Fewer and fewer global citizens now believe the rapturous anthems and sombre panegyrics of God's own America. After this week, the number will have tumbled further, which, in some ways, is a pity. There is much to praise about the US, its history of perpetual resistance to unacceptable state power, its energy, creativity, business, intellectual and cultural buzz. When such a great nation does great wrong, its mirror is shattered and even if the shards are stuck back together again, the cracks will always remain. And when the custodian of the free world behaves so appallingly, how do we liberal Muslims promote democratic values across the Muslim world?
Secretary of State Hillary Clinton (sounding like a clone of Condi Rice) slammed the Wikileaks expose and warned that lives of US civilians and forces and their allies were now in serious danger. At one level, I fear she is right. The internet traffic over the past two days has been so fast, furious and volatile, it could indeed fuel terrorism, recruitment into jihadi cells, even more violence in unstable Iraq, suicide bombers in Afghanistan and ugly attitudes towards the West, home to millions of Muslims. But keeping the stories hidden was always wrong. Innocent Iraqi people should never have been made to suffer by the allies and even the guilty should have faced due process to prove commitment to justice and decent values. When there was evidence of liberators behaving monstrously, action should have been taken and in the public eye. Clinton must know this, as a lawyer. It is a primary principle of her profession.
I wonder if some staunch supporters of the Iraq war will now think again about the purpose and execution of that illegal and vainglorious expedition.
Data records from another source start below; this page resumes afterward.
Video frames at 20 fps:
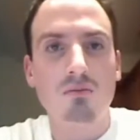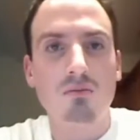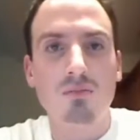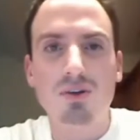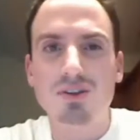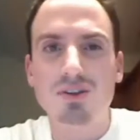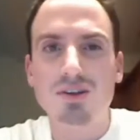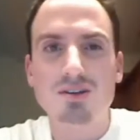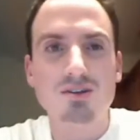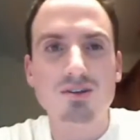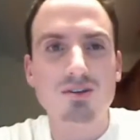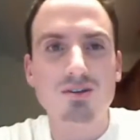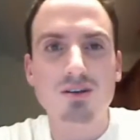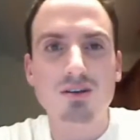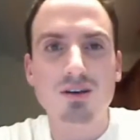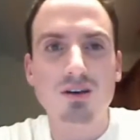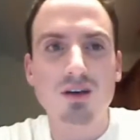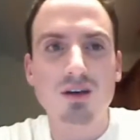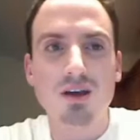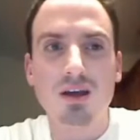But this is,
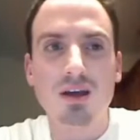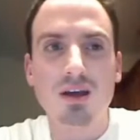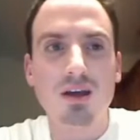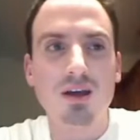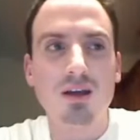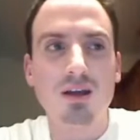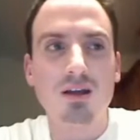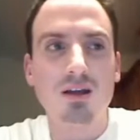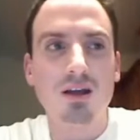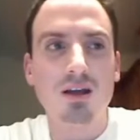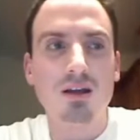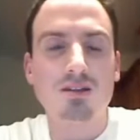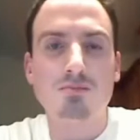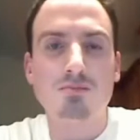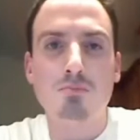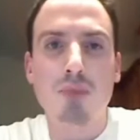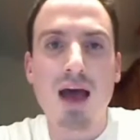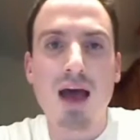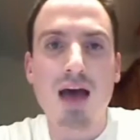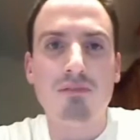it's
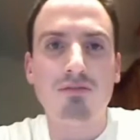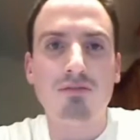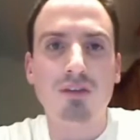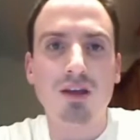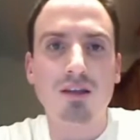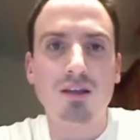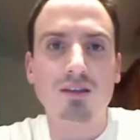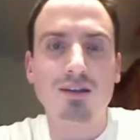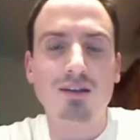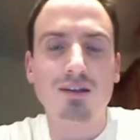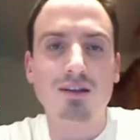baffling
The sanctions and war killed, maimed and destroyed more civilians than Saddam did, even during the most diabolical periods of his rule. Blair, Bush and their armies have never had to face proper, international judicial interrogations. Now imagine good Muslims worldwide, who know all about universal rights, but can see that there is no universal accountability, that Third World despots are made to pay while others earn millions writing autobiographies and lecturing the world on good leadership and governance. Hundreds of savvy, smart, keenly aware young people email me from various Muslim states asking: "What's the point? They say one thing and do the opposite. They say they want to help us and kill our people. Why should we trust the British and Americans?"
What do our army commanders and American leaders advise me to tell these disenchanted Muslims? And Mr Blair, I wonder if he has some wise thoughts? He is, they tell me, still one of the greatest prime ministers this country has had. And his wife, the hot human rights lawyer, does she think these abuses her husband just might have known about should be investigated? No answers will be forthcoming. Those who took us into this war are not obliged to explain themselves, not liable. In that they are worse than the dictator they toppled. Not comfortable that thought, but true.